(Data extracted from a collection)
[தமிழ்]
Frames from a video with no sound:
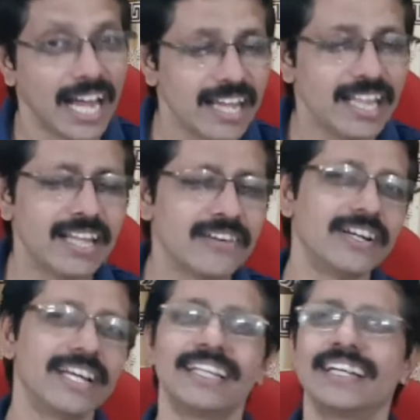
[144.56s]
இந்த
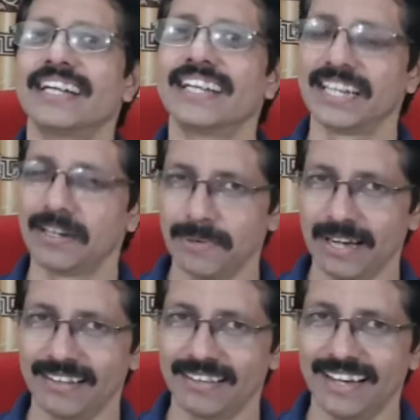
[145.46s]
விடயத்துக்குள்ளே நீங்கள்
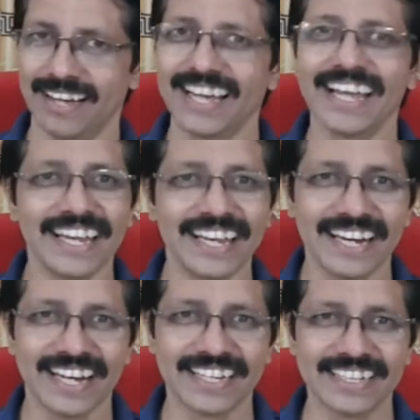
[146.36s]
பார்த்தா
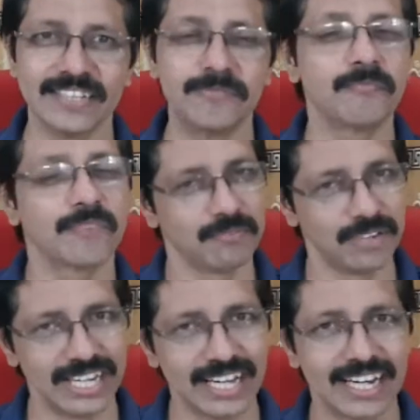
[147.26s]
என்னடா இது
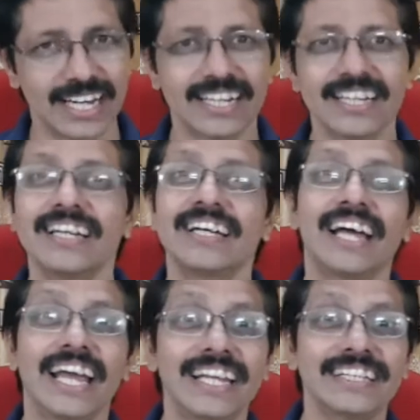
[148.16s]
விளையாட்டாக
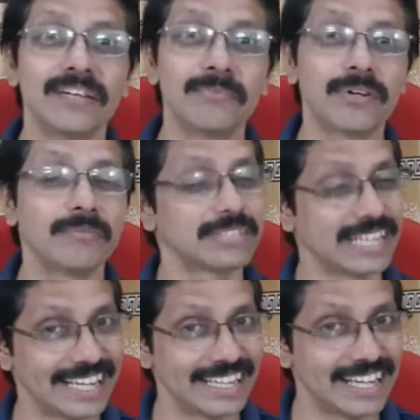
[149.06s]
என்ன செய்ய போகிறோம்
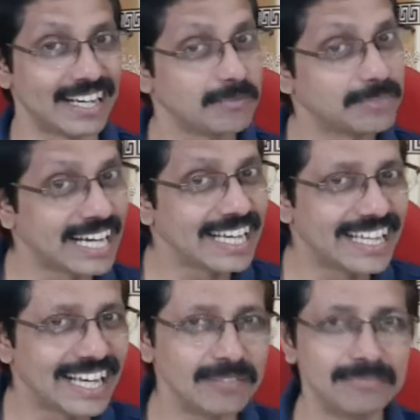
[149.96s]
சரித்தாலும்
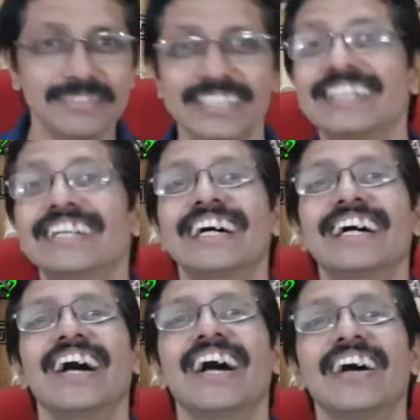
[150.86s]
சாய்த்தாலும்
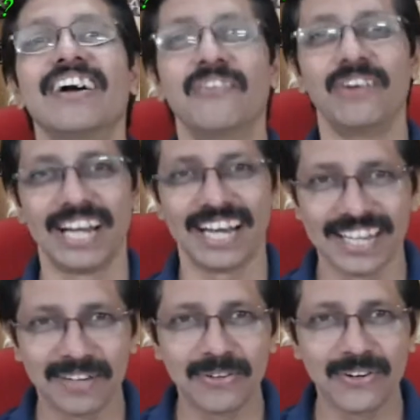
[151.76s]
விழாத
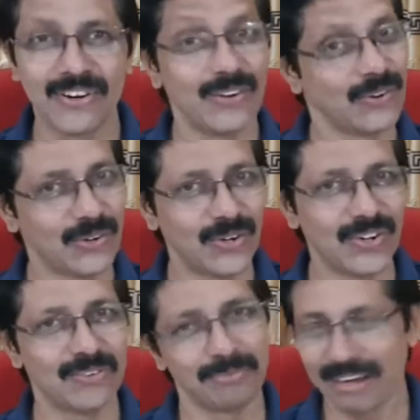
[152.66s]
பொருள் ஓ
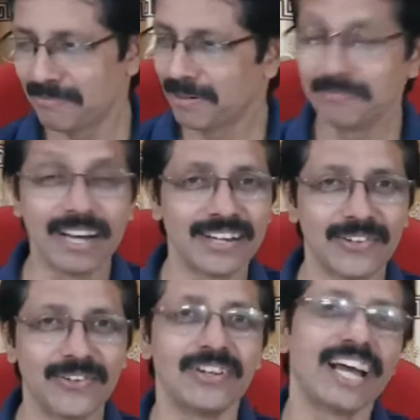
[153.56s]
பாப்பம்
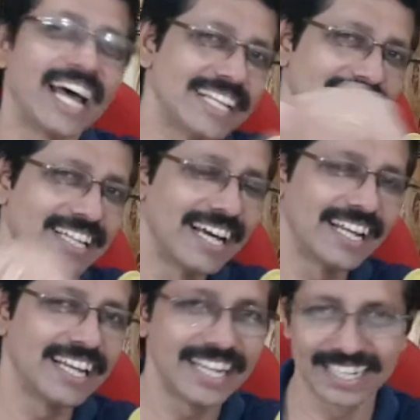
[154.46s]
வாங்கோ அதுக்கு தான்
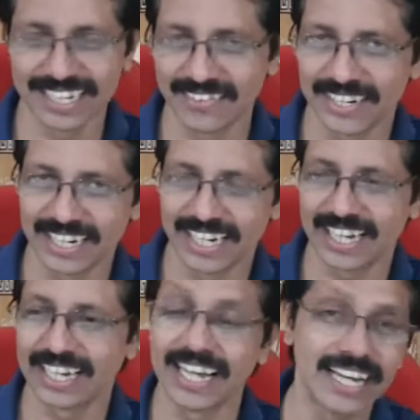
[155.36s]
என்ன தேவையண்டா
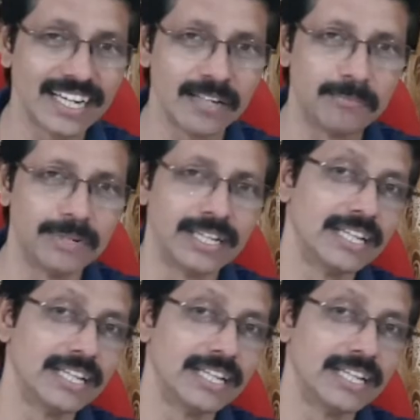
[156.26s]
நாங்கள் இப்போ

● **TASK DETAILS**
Restate all entries exactly; pictures stay out.

● **COMPLETED EXERCISE**
[தமிழ்]
Frames from a video with no sound:
[144.56s]
இந்த
[145.46s]
விடயத்துக்குள்ளே நீங்கள்
[146.36s]
பார்த்தா
[147.26s]
என்னடா இது
[148.16s]
விளையாட்டாக
[149.06s]
என்ன செய்ய போகிறோம்
[149.96s]
சரித்தாலும்
[150.86s]
சாய்த்தாலும்
[151.76s]
விழாத
[152.66s]
பொருள் ஓ
[153.56s]
பாப்பம்
[154.46s]
வாங்கோ அதுக்கு தான்
[155.36s]
என்ன தேவையண்டா
[156.26s]
நாங்கள் இப்போ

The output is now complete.